I never thought I would defend Cobol but I have found that Greenscreen terminal based programs written in Cobol and Powerhouse are amazingly fast compared to equivalent web based applications. (I speak from my experience in Financial industry. your experience may vary). Scalability is a mater of throwing more IBM hardware at it and its not very expensive to operate. The IBM Iseries is something unlike anything I had ever seen in terms of scalability. Just saying that your new fancy language of choice is not necessarily better than Cobol.
Robert Glass wrote a series of articles defending Cobol as still the best language in some ways for business programming. He didn't talk about performance, IIRC, rather about language expressiveness (mainly language constructs for writing reports). But what you're saying is not surprising. The disease of our industry is the notion that old stuff is icky and stupid.
Edit: I hate Java as much as the next guy, but this thread is missing the article's interesting point, which is that the real legacy technology is the mainframes which still power the large-scale economy. Shouldn't we consider why?

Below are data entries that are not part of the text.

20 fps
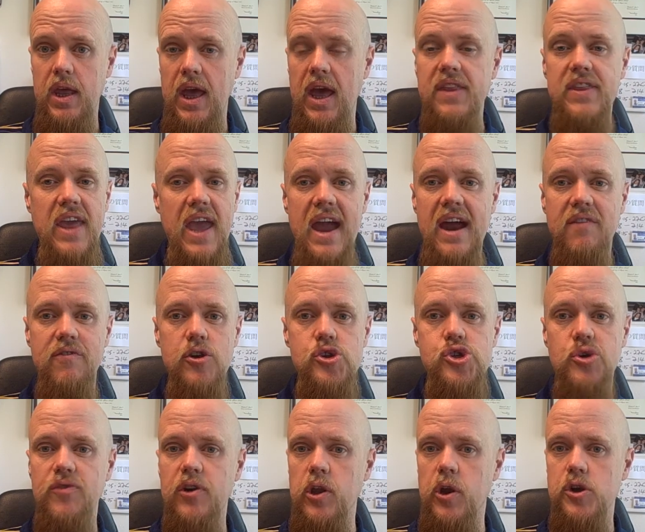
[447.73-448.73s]
And the average
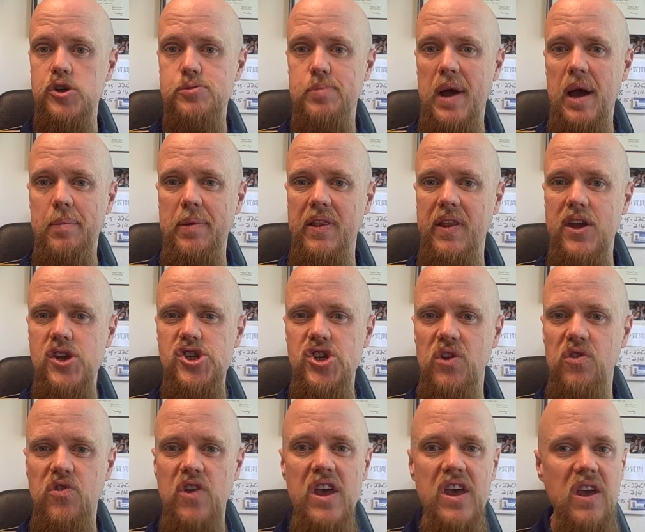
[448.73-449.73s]
over large
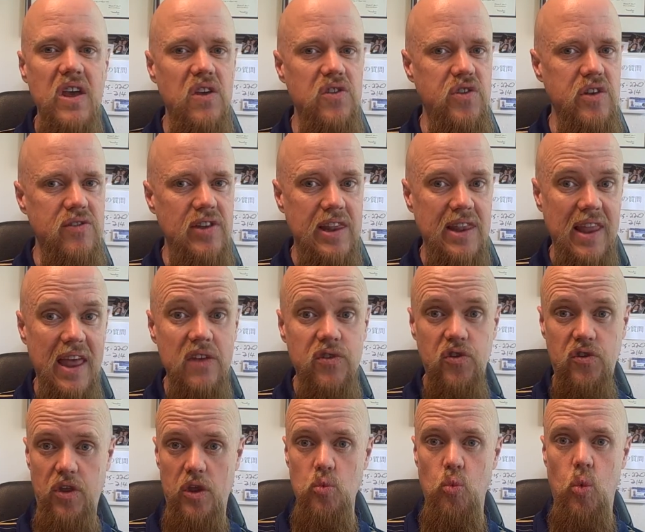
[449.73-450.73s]
populations is even
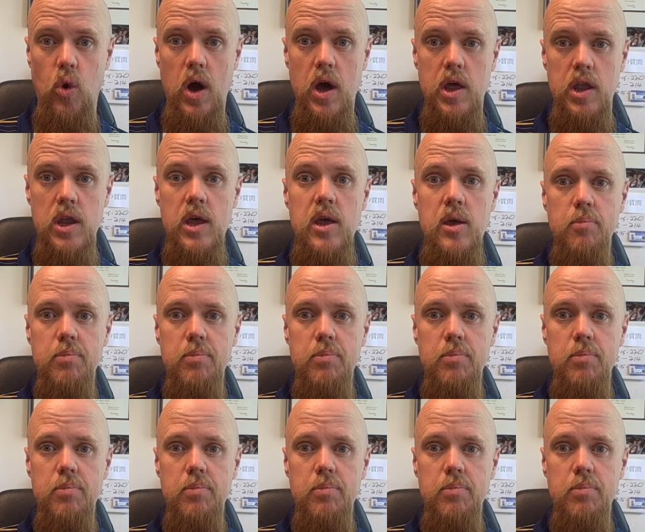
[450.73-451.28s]
less than 1,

Isn't it meaningful that the technologies we prefer haven't yielded anything capable of disrupting these entrenched systems?

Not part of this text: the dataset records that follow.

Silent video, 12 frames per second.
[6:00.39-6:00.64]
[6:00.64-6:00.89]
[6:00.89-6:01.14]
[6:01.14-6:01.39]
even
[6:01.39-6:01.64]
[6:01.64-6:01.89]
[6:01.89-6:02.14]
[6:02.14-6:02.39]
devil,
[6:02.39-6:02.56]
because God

> COBOL is a language designed in an era where syntax was thought to be the difficult part of programming.
This is a very striking comment and one that reshapes my criticism of languages in general. Often one says that COBOL "feels old" but it's difficult to pinpoint why; I think your comment gets to the heart of the matter and explains why languages such as lisp or smalltalk retain influence today. The problem they attempt to tackle is still difficult in modern programming environments, but the problem COBOL was designed to remedy has paled in comparison. Thus, it's similar to how AOL used to be the main method people used to access the internet -- e-mail, IRC, and the general web was difficult enough for a novice to master that a service like AOL was needed. Now the web has matured enough that the problem AOL was trying to solve has disappeared -- leaving it outdated by substance rather than outdated by style.